[Stored data]
┌──
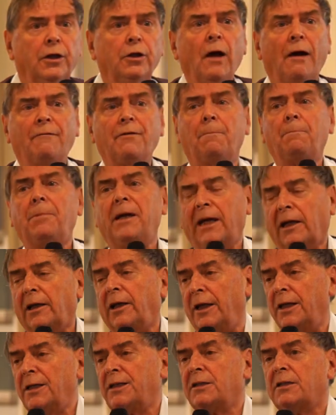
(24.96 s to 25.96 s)
you have a pick
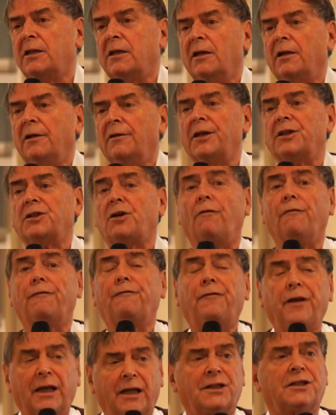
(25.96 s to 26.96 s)
list that's got
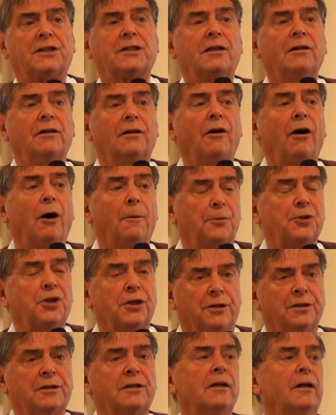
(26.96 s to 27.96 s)
fixed
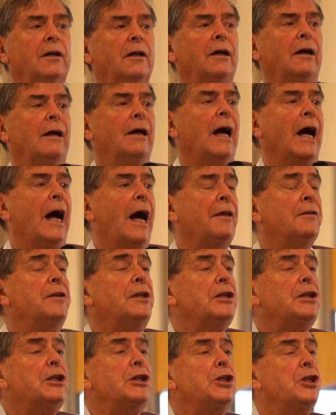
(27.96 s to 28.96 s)
options.
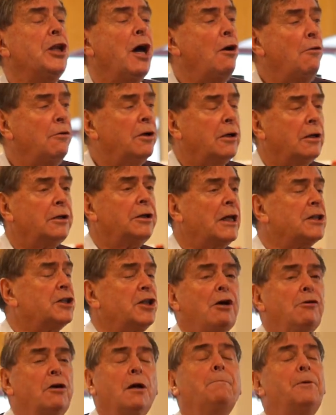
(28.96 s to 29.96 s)
And no, there's
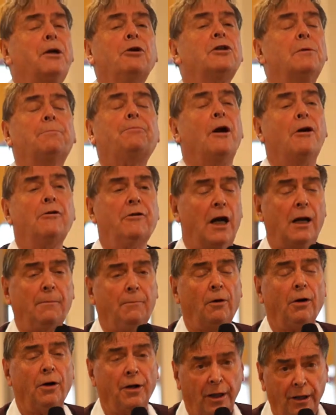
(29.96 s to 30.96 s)
no computer
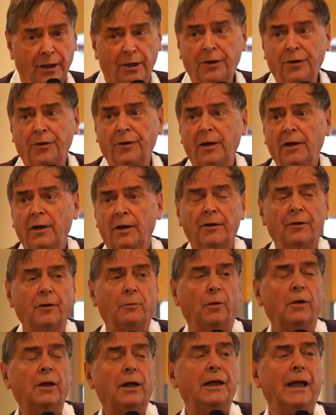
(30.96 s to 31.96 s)
program on Earth that
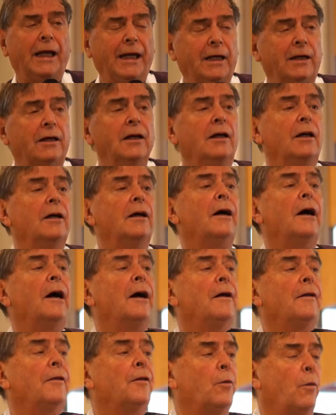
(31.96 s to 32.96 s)
will link
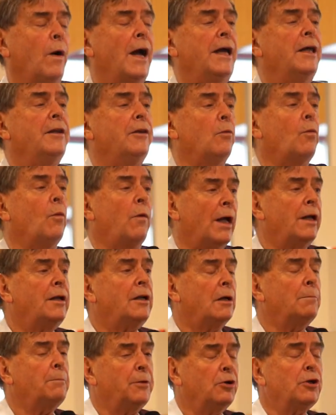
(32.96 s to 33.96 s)
uh, the way that
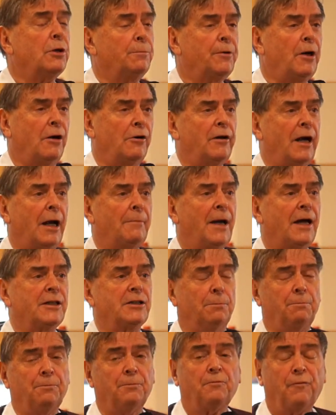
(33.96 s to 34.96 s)
one computer program
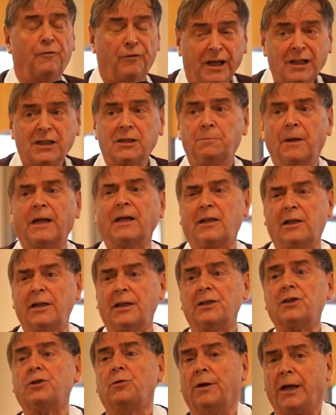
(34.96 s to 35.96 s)
has a fixed pick
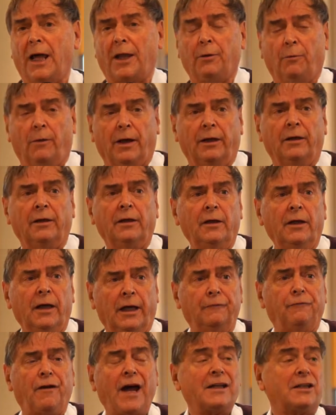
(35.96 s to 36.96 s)
list to another one.
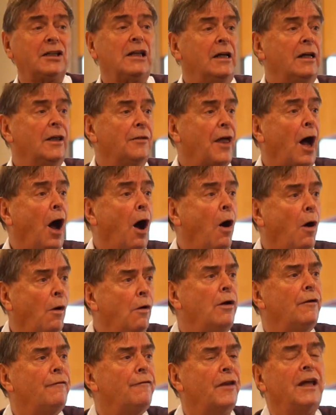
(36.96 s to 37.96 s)
In fact, the
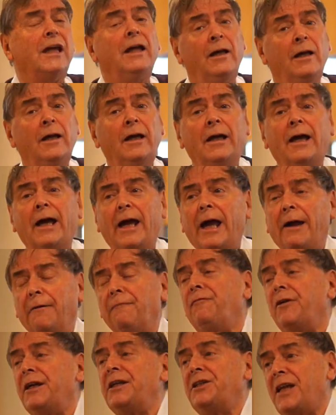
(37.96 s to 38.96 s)
whole of the,
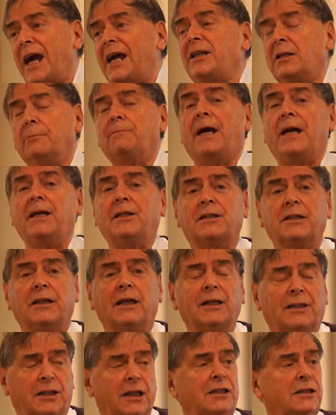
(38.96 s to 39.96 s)
every
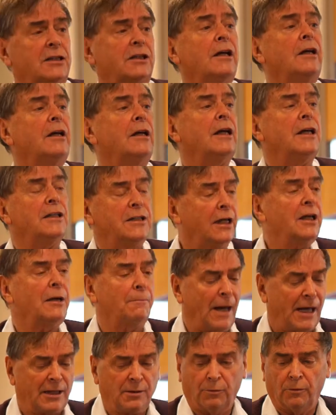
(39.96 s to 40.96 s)
database exists is
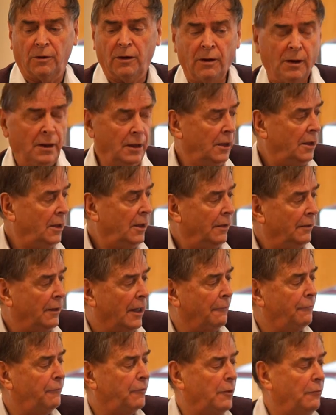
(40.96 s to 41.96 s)
incompatible.
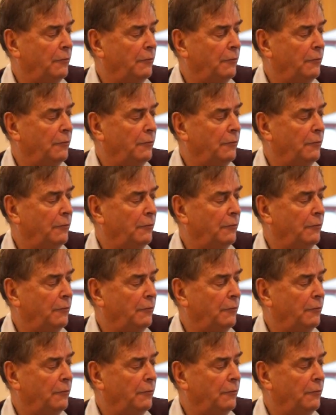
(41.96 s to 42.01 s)
If,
└──
■ Work task ■
Quote exactly, and nothing besides, the lines from the one with "(35.96 s to 36.96 s)" through the end of the records above; include both ends and omit the pictures.

■ Exercise result ■
(35.96 s to 36.96 s)
list to another one.
(36.96 s to 37.96 s)
In fact, the
(37.96 s to 38.96 s)
whole of the,
(38.96 s to 39.96 s)
every
(39.96 s to 40.96 s)
database exists is
(40.96 s to 41.96 s)
incompatible.
(41.96 s to 42.01 s)
If,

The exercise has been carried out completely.